The Pony Express Museum is a transport museum in Saint Joseph, Missouri, documenting the history of the Pony Express, the first fast mail line across the North American continent from the Missouri River to the Pacific coast. The museum is housed in a surviving portion of the Pike's Peak Stables, from which westward-bound Pony Express riders set out on their journey.

The Pony Express Museum is one of the most historically educational museums in the country in respect to the legendary mail service that ran from April 3, 1860 to October 26, 1861. Between exhibits, a 7-part diorama, maps, an archeological dig and artifacts, the museum has entertained and educated visitors from all over the world.

The museum celebrated the 150th anniversary (Sesquicentennial) of the Pony Express on April 1–3, 2010 which drew over 10,000 people. The museum is located at 914 Penn Street, St. Joseph, Missouri. In 2011, the museum produced a live action documentary titled Days of the Pony Express produced by Jim Conlon with Scout Films. The film was given a favorable review by Wild West Magazine.

==Stables==
The Pony Express Stables, also known as Pike's Peak Stables, is a historic stable building located at St. Joseph, Missouri. It is a one-story building, originally built as a wood-frame structure in 1858. Its exterior walls were rebuilt in brick in 1888, whether keeping the original structure intact and/or reused some of its posts and beams. The building marked the eastern terminus of the Pony Express. It is now the home of the museum.

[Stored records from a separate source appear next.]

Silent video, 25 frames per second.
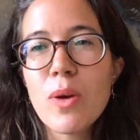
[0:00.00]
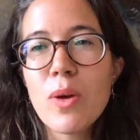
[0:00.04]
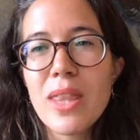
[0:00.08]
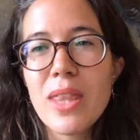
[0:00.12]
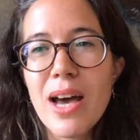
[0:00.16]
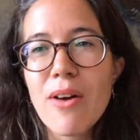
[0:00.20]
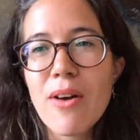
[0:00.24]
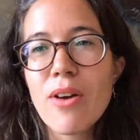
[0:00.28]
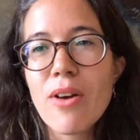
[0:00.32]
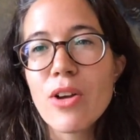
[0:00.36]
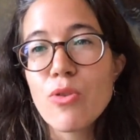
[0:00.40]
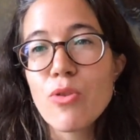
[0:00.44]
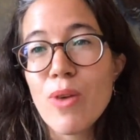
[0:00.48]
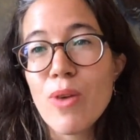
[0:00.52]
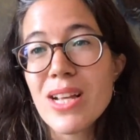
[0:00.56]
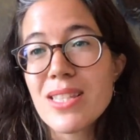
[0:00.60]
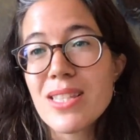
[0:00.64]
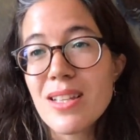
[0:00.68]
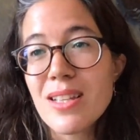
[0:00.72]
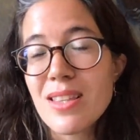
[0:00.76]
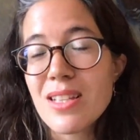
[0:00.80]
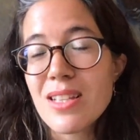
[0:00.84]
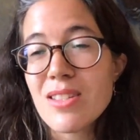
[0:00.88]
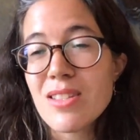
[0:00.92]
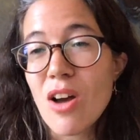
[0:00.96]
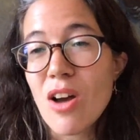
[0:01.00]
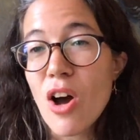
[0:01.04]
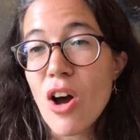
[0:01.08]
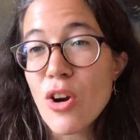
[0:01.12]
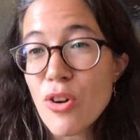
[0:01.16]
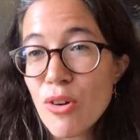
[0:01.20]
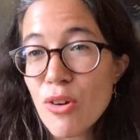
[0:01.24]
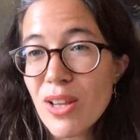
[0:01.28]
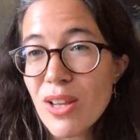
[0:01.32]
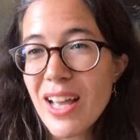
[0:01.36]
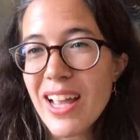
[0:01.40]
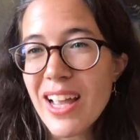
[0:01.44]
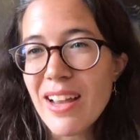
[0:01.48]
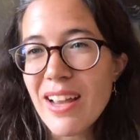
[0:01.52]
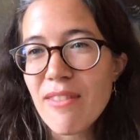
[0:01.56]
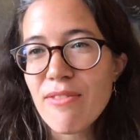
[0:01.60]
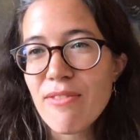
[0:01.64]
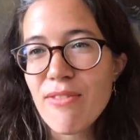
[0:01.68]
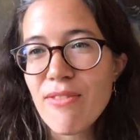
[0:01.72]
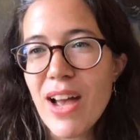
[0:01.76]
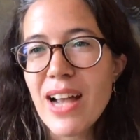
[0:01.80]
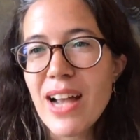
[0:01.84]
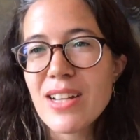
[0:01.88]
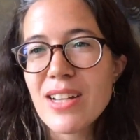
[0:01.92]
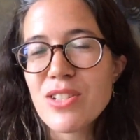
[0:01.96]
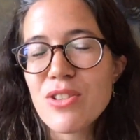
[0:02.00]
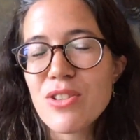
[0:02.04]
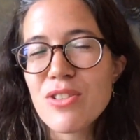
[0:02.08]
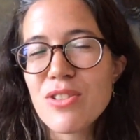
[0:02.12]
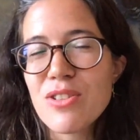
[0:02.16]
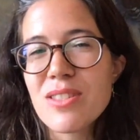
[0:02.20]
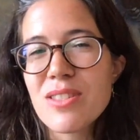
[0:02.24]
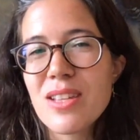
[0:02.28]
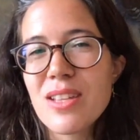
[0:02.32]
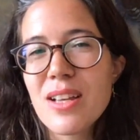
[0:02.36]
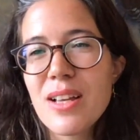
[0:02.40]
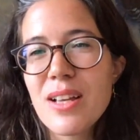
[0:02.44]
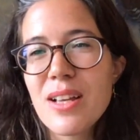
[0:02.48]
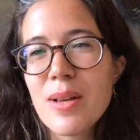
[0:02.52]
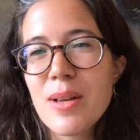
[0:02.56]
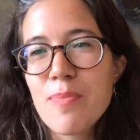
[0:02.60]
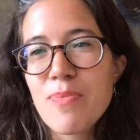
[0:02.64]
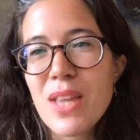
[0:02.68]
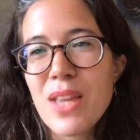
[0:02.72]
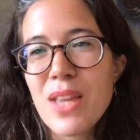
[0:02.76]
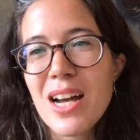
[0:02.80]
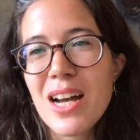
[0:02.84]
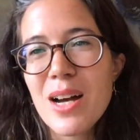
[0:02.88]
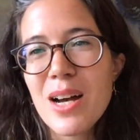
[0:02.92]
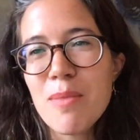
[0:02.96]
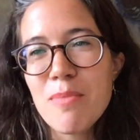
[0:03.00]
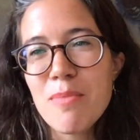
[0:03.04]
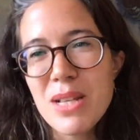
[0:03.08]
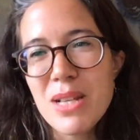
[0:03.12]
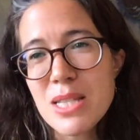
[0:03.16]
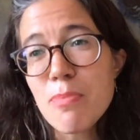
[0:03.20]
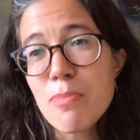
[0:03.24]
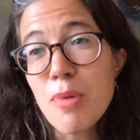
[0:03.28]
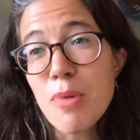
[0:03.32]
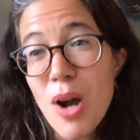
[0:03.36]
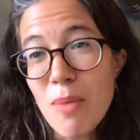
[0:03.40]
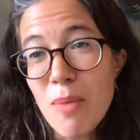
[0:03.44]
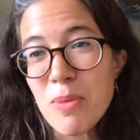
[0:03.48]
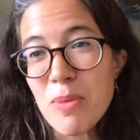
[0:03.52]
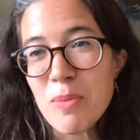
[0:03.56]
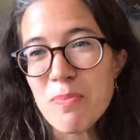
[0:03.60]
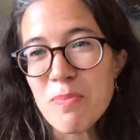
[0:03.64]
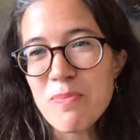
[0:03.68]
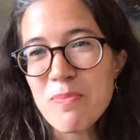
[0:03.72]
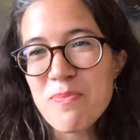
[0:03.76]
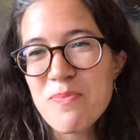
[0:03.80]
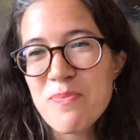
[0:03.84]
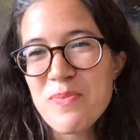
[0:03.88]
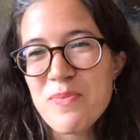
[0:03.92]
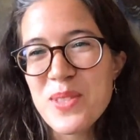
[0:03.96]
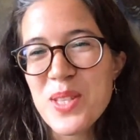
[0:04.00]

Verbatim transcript: without addressing these underlying factors um, is a problem.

The building, originally Pike's Peak Stable, was built for care of horses of the local freight and stagecoach company. It was bought in 1860 by the Central Overland California and Pike's Peak Express Company to be used for the Pony Express. In the first Pony Express run on April 3, 1860, William (Billie) Richardson left from here to go the Patee House to pick up a waiting mochilla, then headed west.

The building was restored in 1950 by the Goetz Foundation and the Pony Express National Memorial museum was then established. The building is 58.33 × 55.25 ft in plan. Its front (north) and side walls are coursed brick, two bricks thick. As of 1970, the rear wall is wood frame on a brick foundation, covered by asbestos board.

It was listed on the National Register of Historic Places in 1970.